Keir Starmer faces more headaches planning his trip to Washington than Modi faced

Comment: Modi’s pro-Trump stance may deepen generational split among British Indians

Donald Trump (R) and Narendra Modi meet in the Oval Office at the White House on February 13, 2025 in Washington, DC

Getty Images

IT WAS a phone call that will change our world. The new Trump-Putin alliance declared online by the US president after his long conversation with the Kremlin, saw America effectively switch sides in the Russia-Ukraine conflict. Solidarity and practical support for the country invaded three years ago now gives way to Trump’s effort to end the war on Putin’s terms.
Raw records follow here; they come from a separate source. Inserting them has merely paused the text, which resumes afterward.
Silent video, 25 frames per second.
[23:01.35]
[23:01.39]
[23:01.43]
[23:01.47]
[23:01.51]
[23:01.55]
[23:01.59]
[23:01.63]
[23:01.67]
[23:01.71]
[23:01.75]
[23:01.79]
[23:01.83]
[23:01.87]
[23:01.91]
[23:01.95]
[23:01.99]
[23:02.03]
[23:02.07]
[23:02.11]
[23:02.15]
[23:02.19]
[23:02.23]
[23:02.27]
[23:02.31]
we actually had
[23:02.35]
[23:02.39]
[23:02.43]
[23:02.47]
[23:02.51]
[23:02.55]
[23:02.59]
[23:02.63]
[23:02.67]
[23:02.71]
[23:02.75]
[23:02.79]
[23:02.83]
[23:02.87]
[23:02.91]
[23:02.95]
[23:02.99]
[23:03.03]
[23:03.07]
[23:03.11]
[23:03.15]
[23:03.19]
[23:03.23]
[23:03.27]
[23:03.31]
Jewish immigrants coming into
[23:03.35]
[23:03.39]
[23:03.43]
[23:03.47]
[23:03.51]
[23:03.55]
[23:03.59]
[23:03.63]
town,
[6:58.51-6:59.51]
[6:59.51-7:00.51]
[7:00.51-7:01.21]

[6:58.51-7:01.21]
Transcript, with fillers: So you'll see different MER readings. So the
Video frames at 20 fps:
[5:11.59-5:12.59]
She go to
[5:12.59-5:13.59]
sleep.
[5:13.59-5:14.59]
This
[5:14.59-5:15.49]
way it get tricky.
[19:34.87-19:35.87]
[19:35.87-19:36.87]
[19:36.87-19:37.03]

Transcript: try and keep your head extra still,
It is not even one month in, yet this second Trump term is already much more disruptive at home and abroad than his first. Unprepared for victory or power in 2016, Trump came to regret leaning into those with government experience, frustrated by explanations of the limits of populist slogans in practice. This time, personal loyalty to Trump has been paramount. Making refusing to accept that Trump lost in 2020 a litmus test filtered out anybody who puts democratic norms first. Elon Musk’s war on American state bureaucracy operates outside legal limits. The first weeks have felt “more like a cultural revolution than a democratic transition”, Mark Leonard, the Director of the European Council of Foreign Relations says.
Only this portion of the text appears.